$1 billion contract a boost for GE Aviation

Two rival U.S. manufacturers have each landed $1 billion contracts to develop next-generation fighter jet engines that could one day power the F-35 Joint Strike Fighter and future military aircraft, officials say.

The Air Force Life Cycle Management Center awarded the contracts to Evendale-based GE Aviation and Pratt & Whitney of East Hartford, Conn., both of which have been working for years on the technology under prior contracts.

An aviation analyst said the deal gives hope to GE that it could one day land more military jet engine contracts.

“Just when it looked like GE would be frozen out of future combat aircraft production, this new development initiative comes along to keep their hopes alive,” Richard Aboulafia, an aviation analyst with Virginia-based Teal Group, wrote in an email Friday.

Aboulafia said GE’s experience with a variable cycle engine development could give the engine maker “an edge” in the technology’s advancement.

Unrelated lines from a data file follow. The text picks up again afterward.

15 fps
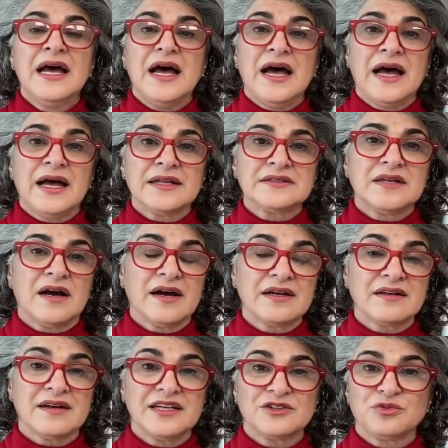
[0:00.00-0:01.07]
and
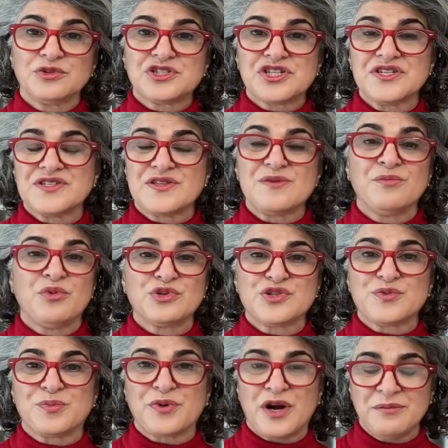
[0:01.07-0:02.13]
highlight which is the
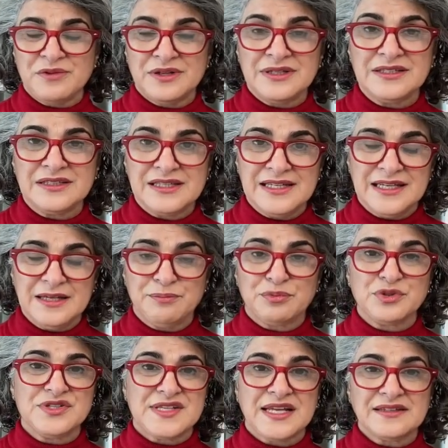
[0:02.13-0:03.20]
most prominently
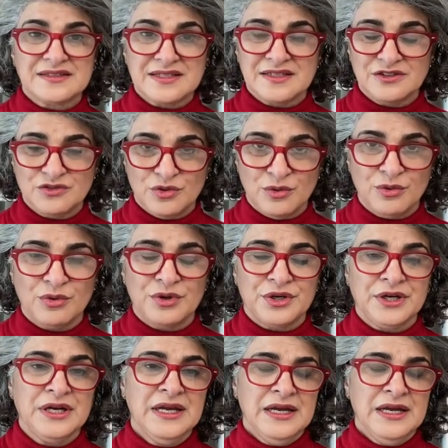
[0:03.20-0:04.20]
presented or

“It could keep them alive, even if Pratt & Whitney will get much of the upfront F-35 and B-21 orders,” he said.

The Adaptive Engine Transition Program contracts, in effect through 2021, continue work that started under two prior contracts. At GE, the new deal will support about 400 full-time, mostly engineering jobs at GE in Evendale.

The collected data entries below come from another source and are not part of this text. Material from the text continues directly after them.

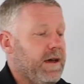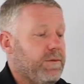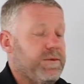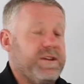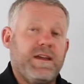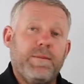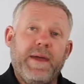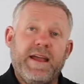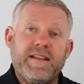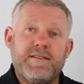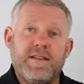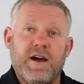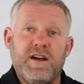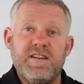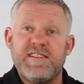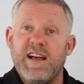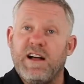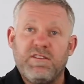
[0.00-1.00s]
When you get back to
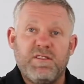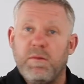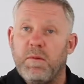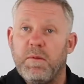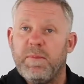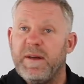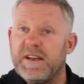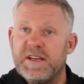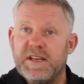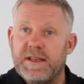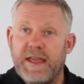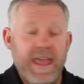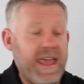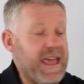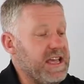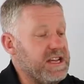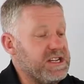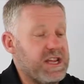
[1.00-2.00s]
the hotel room, a bit of
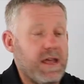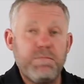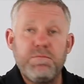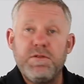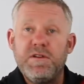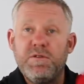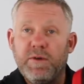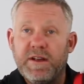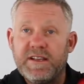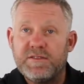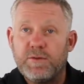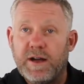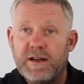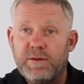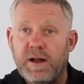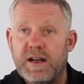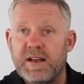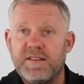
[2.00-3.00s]
hair shampoo works
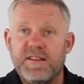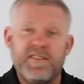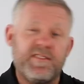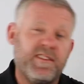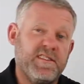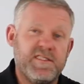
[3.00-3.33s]
quite well on this.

A Pratt & Whitney spokesman Friday could not provide the number of jobs the contract would support for the Connecticut-based manufacturer. The Air Force has spent $900 million on the prior contract with both firms.

GE Aviation spokesman Matthew Benvie said the new technology would expand the performance range of the engine combining thrust with fuel efficiency found in commercial airliners. Today, fixed-cycle engines focus primarily on one capability or the other.

”It’s uniquely fitting for military applications that they need to get in and out of a zone very quickly and you want to have max power,” he said. “But if they’re at cruise or they’re headed back to a base, maybe it makes more sense for them to operate more like a regular commercial jetliner, which this technology allows them to do.”

Work will begin in 2017 and conclude with ground tests. The Air Force could opt for a flight demonstration test, he said.

The Air Force Research Laboratory at Wright-Patterson has worked with the two companies to develop the new engines.